弟分の身延の朝吉をやくざ同士の抗争の犠牲にしてしまった沓掛時次郎は、一宿一飯の義理で六ッ田の三蔵を斬るはめになる。三蔵の死に際の頼みで三蔵の女房のおきぬと子の太郎吉を親戚に送る旅に立つ。夫の仇を憎もうとするおきぬだが、いつしか時次郎の優しさに惹かれていく。時次郎もおきぬへの思いに苦しむが、やがておきぬは病に伏してしまう…。
言わずと知れた名作戯曲の8度目の映画化で、股旅映画の代表作。すでに時代劇映画が衰退した時期に、加藤と中村錦之助が時代劇再興の想いをこめて作った。気のいいやくざ・朝吉とやくざ志望の若者・昌太郎は、脚本の鈴木尚之と掛札昌裕による創作だが、この2人の存在が物語をより陰影の深いものにしている。
※あらすじ→加藤泰映画華(ワイズ出版)、解説→「生誕100年 映画監督 加藤泰」特集ページ(東京国立近代美術館フィルムセンター)より抜粋
ざ・鬼太鼓座 デジタルリマスター
(1981年 日本 105分 シネスコ)
2017年7月1日-7月7日上映
■監督 加藤泰
■脚本 仲倉重郎
■撮影 丸山恵司
■美術 梅田千代夫
■美術デザイン 横尾忠則
■題字 粟津潔
■出演 河内敏夫/林英哲/大井良明/藤本吉利
©1989「ざ・鬼太鼓座」製作委員会
海を渡って佐渡ケ島にやってきた若者たちがいた。鬼太鼓座の座員として彼らは積雪の町や海岸を走り体を鍛え、和楽器の演奏に没頭する。「鬼剣舞」、「櫓のお七」、「桜変奏曲」、「佐渡おけさ」、「大太鼓」「モノクロームU」「屋台囃子」、「津軽じょんがら節」など、数々の力強い彼らの演奏が、神社、海岸、商店街等のロケ、映画ならではの櫓や火山を模した美術セットを背景に、加藤泰監督独自のスタイルによって描かれる。
イベント上映以外は広く一般公開されず、いわば幻の映画となった加藤泰監督の遺作にして異色のドキュメンタリー「ざ・鬼太鼓座」。完成当時、試写の舞台挨拶で「生まれて始めて思う通りのことをやれた映画」と監督自身が語ったと言われる本作は佐渡ヶ島の芸能集団「鬼太鼓座」の若者たちを主人公に、セット撮影も含め約2年をかけて制作された。

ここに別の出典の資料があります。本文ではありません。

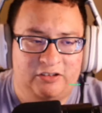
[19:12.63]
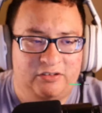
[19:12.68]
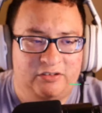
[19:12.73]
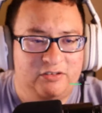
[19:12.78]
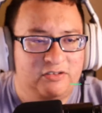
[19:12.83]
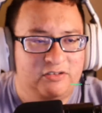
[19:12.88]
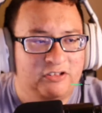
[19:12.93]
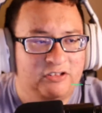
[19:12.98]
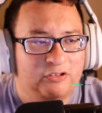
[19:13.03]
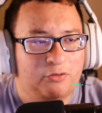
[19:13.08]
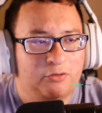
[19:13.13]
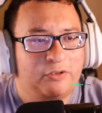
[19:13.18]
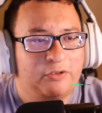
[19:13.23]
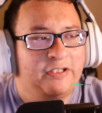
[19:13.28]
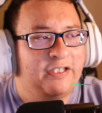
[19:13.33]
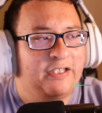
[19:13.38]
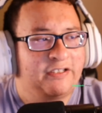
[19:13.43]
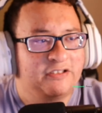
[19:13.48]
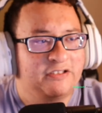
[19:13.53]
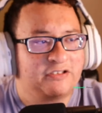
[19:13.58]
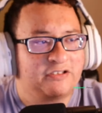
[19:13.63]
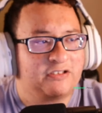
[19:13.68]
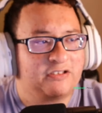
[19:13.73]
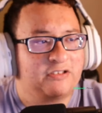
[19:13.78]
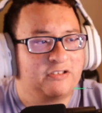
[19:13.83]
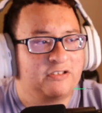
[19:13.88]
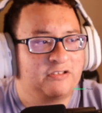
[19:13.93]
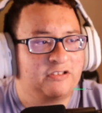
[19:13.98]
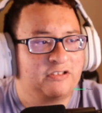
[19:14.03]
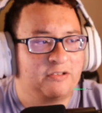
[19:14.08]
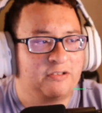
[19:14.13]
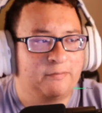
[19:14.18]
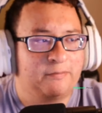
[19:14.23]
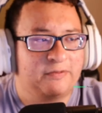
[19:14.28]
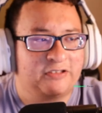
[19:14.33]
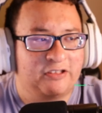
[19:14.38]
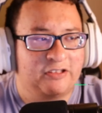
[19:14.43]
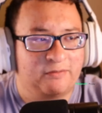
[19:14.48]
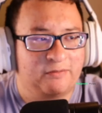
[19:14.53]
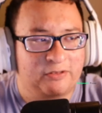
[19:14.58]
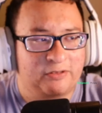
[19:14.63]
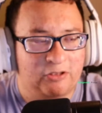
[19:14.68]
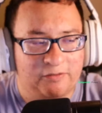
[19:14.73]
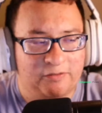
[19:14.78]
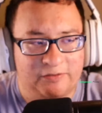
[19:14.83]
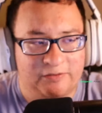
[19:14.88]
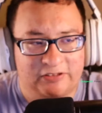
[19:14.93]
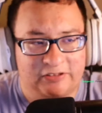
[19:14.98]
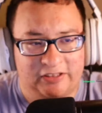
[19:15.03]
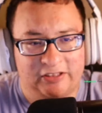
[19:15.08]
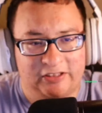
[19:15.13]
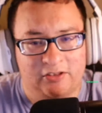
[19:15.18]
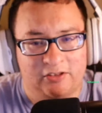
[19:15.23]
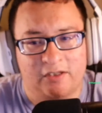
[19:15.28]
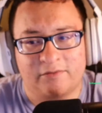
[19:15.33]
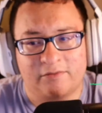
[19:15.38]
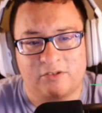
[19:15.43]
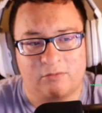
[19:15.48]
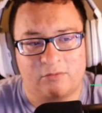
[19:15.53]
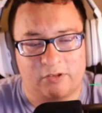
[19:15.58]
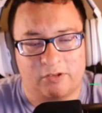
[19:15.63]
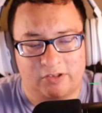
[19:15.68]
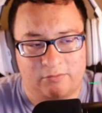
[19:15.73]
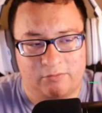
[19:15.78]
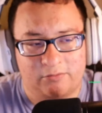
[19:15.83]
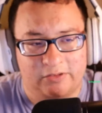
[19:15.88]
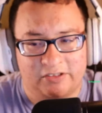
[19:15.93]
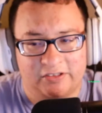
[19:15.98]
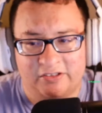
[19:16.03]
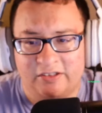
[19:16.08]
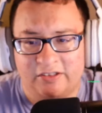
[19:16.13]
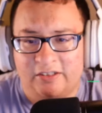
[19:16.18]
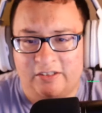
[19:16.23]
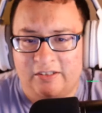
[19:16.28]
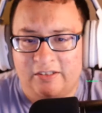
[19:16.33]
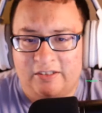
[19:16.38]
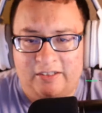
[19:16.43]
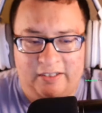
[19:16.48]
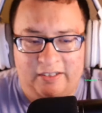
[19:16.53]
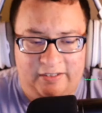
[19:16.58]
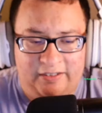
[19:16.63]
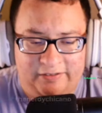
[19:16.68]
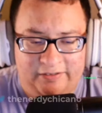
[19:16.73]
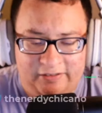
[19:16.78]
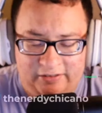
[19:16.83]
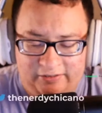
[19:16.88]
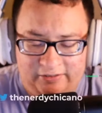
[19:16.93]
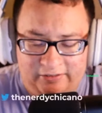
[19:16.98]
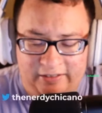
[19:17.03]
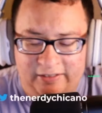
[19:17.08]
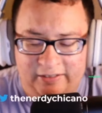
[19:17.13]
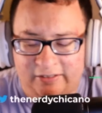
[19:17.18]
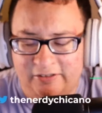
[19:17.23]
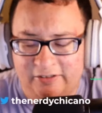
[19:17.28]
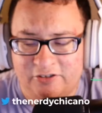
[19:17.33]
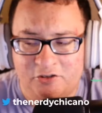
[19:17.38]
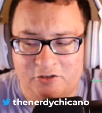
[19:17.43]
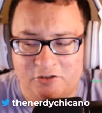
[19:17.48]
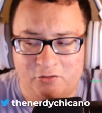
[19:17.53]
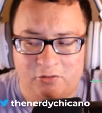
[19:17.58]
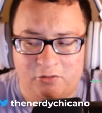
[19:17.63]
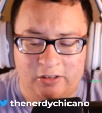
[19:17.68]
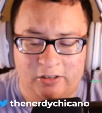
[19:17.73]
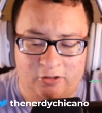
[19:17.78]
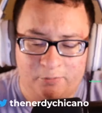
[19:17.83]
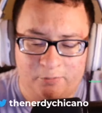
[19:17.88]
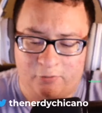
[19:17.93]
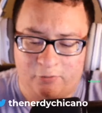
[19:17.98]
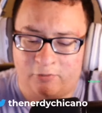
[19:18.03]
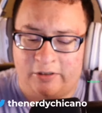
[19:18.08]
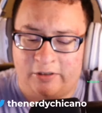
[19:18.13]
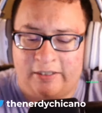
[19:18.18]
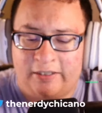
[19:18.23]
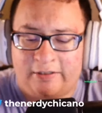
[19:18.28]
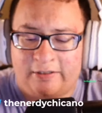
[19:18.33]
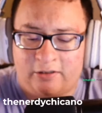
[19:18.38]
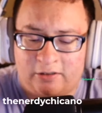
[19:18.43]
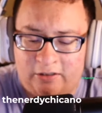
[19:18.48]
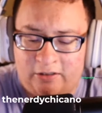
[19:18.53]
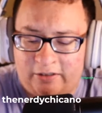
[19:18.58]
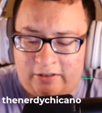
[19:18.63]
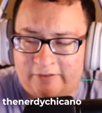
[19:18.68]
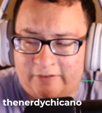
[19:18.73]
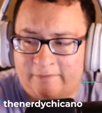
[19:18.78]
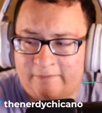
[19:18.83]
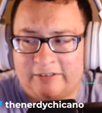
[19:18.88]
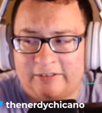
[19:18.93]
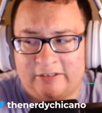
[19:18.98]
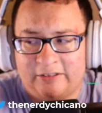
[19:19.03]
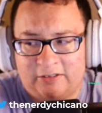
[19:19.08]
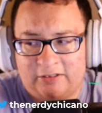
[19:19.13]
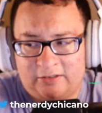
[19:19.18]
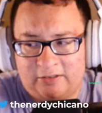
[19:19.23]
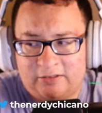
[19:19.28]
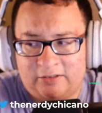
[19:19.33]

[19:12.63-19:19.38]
he had his son of his cinematographers that he loved to work with, and they kind of do help create a lot of the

その完成から35年、加藤泰監督生誕100年を記念して、35mmネガフィルムを解像度4Kでスキャン、2Kでデジタルマスター作業を行い、製作当時のスタッフ監修のもと、色調を再現。改めて海外の注目を集めた本作は、第73回ヴェネチア国際映画祭クラシック部門でワールドプレミア上映され、遂に劇場公開となった。